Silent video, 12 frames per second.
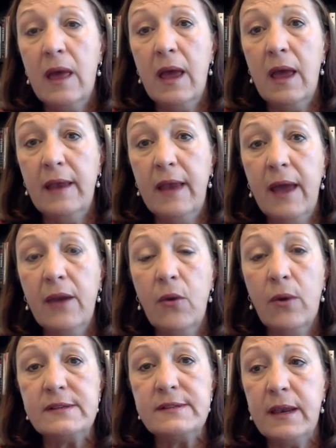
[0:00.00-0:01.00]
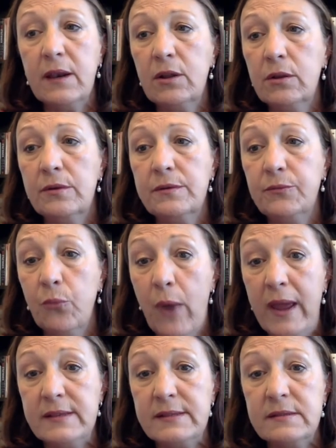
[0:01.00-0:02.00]
and categories that include
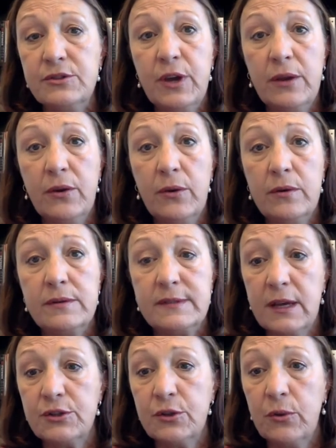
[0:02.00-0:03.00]
race, gender, sexual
***
§ **TASK INSTRUCTIONS**:
Your reply must contain each entry exactly as written and no pictures.

§ **EXERCISE ANSWER**:
Silent video, 12 frames per second.
[0:00.00-0:01.00]
[0:01.00-0:02.00]
and categories that include
[0:02.00-0:03.00]
race, gender, sexual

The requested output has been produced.